L’Europe a-t-elle manqué, il y a trente ans, l’occasion de devenir le cœur mondial de l’intelligence artificielle (IA) ? Nous sommes au début de 1994. Un an après avoir créé Nvidia, le 5 avril 1993, à Sunnyvale (Californie), Jensen Huang, Chris Malachowsky et Curtis Priem cherchent une usine pour produire leur premier processeur graphique, le NV1, qui permet de faire tourner des jeux vidéo sur des ordinateurs personnels. Leur choix se porte sur un européen : SGS-Thomson, ancêtre de l’industriel franco-italien STMicroelectronics. Née en mai 1987, la société est le fruit du mariage du français Thomson Semiconducteurs et de l’italienne Societa Generale Semiconduttori (SGS), deux pionniers de la microélectronique du Vieux Continent.
Le NV1 ne rencontre pas un grand succès commercial.

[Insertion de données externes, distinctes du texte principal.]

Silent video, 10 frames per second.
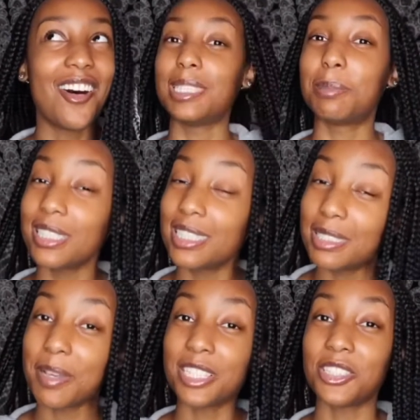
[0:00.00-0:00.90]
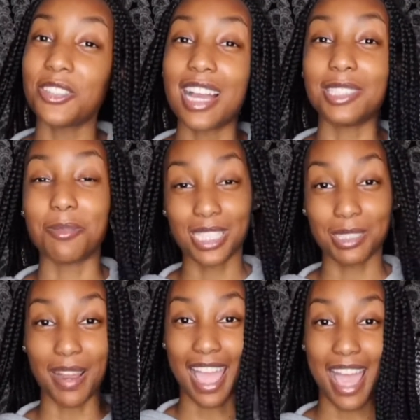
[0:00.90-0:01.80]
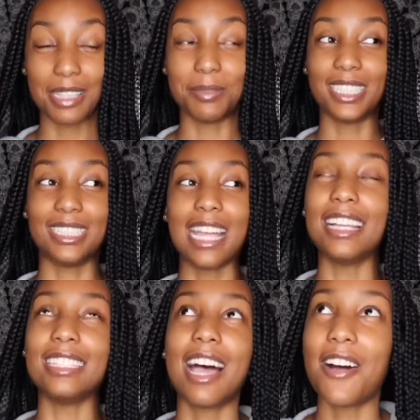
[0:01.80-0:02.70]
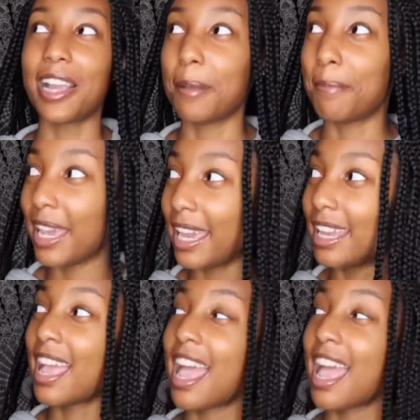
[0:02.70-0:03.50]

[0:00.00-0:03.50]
Just please make sure you guys watch my ads, because that is how I get paid,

Mais, en s’appuyant sur les usines et le savoir-faire de SGS-Thomson, Nvidia lance l’activité qui fera d’elle, trente années et plusieurs évolutions technologiques bien négociées plus tard, l’entreprise la plus chère du monde, la première à franchir, le 9 juillet, la barre des 4 000 milliards de dollars (3 400 milliards d’euros) de capitalisation boursière. Aujourd’hui, tous les moteurs d’IA utilisent des puces Nvidia pour leurs calculs et M. Huang, toujours aux commandes de la société, parcourt le monde avec les honneurs dus à un chef d’Etat.
En face, son partenaire historique vaut 136 fois moins (25 milliards d’euros) et seuls les spécialistes des semi-conducteurs connaissent le nom de son directeur général, Jean-Marc Chéry, nommé à la tête du groupe franco-italien en septembre 2019, une entreprise où il a fait toute sa carrière après ses débuts en 1986 chez Thomson Semiconducteurs.